When I was a girl I was fascinated by the idea that a person could tell their future by looking at the lines in their hands. The theory goes that these lines will show your future. I spent a long time pouring over the tiny palm-reading book from the grocery store, trying to figure out if I would marry, and how many children I would have. I was always a bit concerned, though, because on my left hand (the non-dominant hand) the life line, which wrapped around the base of my thumb, showed a distinct interruption, even a cessation. Whatever was promised on the left hand, was ameliorated by the smallest of lines connecting this supposed break on the right hand--which indicated that I would make it through. At the ripe old age of eleven, the fact that something may happen to me mid-life seemed to be a thrilling horror and I wondered what it was.

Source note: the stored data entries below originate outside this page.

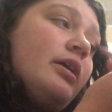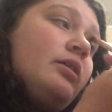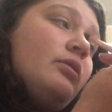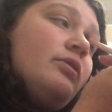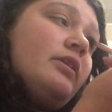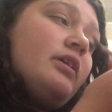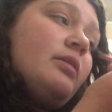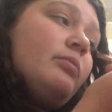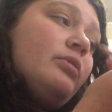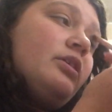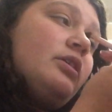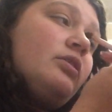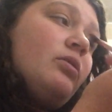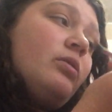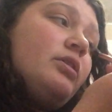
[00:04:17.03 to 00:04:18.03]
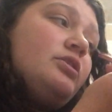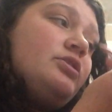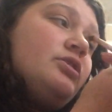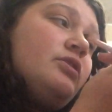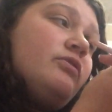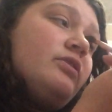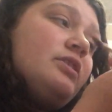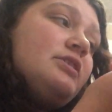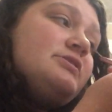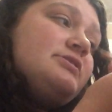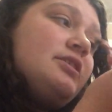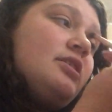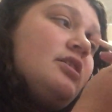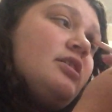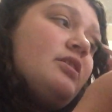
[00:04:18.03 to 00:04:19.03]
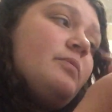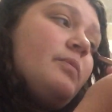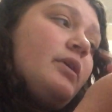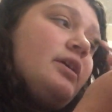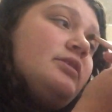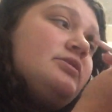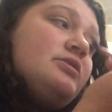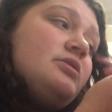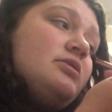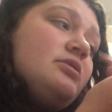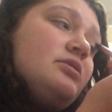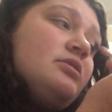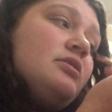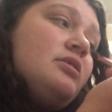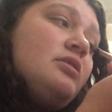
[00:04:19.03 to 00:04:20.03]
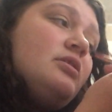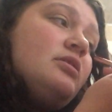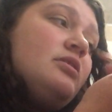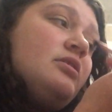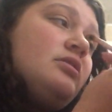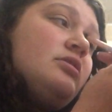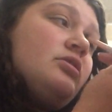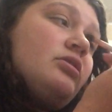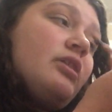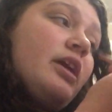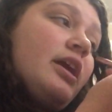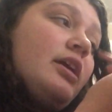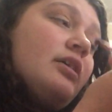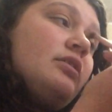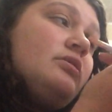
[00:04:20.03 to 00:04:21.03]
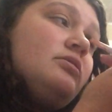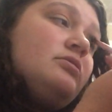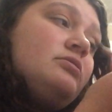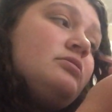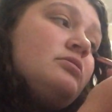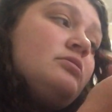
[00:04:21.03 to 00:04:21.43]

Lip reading: I don't think I'm really going to for this look, but can.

When the dermatologist's office called me after I returned home from a two-day jaunt to my daughter's and said I had to come in today (there were three messages on my answering machine), and I subsequently was told that the small biopsy from my revealed malignant melanoma, my world began to reel and rock. I barely made it out of their office, with its chaos, strange office helpers, and a myriad of instructions before the deluge of tears came. I sat in the car talking to Dave, the tears flowing as we discussed what had now interrupted the forward flow of my life: Cancer. The big C.
An appointment had been made for me with surgeon the next day, so I dutifully went to do my lab work in preparation for the surgery that would surely follow this diagnosis. I felt like I was in some sort of a bubble as I had my chest X-ray, my blood drawn. Instead of going home, I went to the grocery store to buy the food for our own Christmas Eve meal, which we had decided to hold that evening (we had plans to spend Christmas Day with our children in a faraway state). I zombied around the store, trying to keep my wobbly self intact, trying to answer this pressing, inane question: what kind of food do you prepare when you've just been diagnosed with cancer?
Answer: sauteed mushrooms, London broil steak, potatoes. Apple cake with a rich lemony butter sauce. Food that grounds you. Food that makes you shop because you have none of this in your house so it forces you to do regular little things like interact with the meat guy, smile at the checker, to stuff an extra dollar or two in the Salvation Army's red kettle on the way out of the store. To drive home. To not talk to anyone while you put away the groceries, to start the laundry for the trip you hope you'll take. To try not think. To try not to cry.
At dinner, I tell Dave about my two hands, one with a complete break of the life line, the other with a tenuous connection between the two halves of my life. I realize it's a silly thing (bunk science, he agrees) but when all the things that make your world itself, those the multiple layers of normalcy that keep you upright and sane and going forward suddenly crumble, you are left pondering the truths that an eleven-year old once believed in, yet find them wanting.
In one of the multiple phone calls and emails that followed in the next few hours, I was reminded of other dark days when the layers of normalcy were suddenly seared away. I got through them with a more mature faith, through the knowledge that there was a power much greater than an illustrated booklet. I got through them one prayer at a time, both by me and by others in my behalf. For after all is said and done, none of us control much of our mortality.
In the end, all we can do is place our trust in hands not our own, but in those of our Heavenly Father.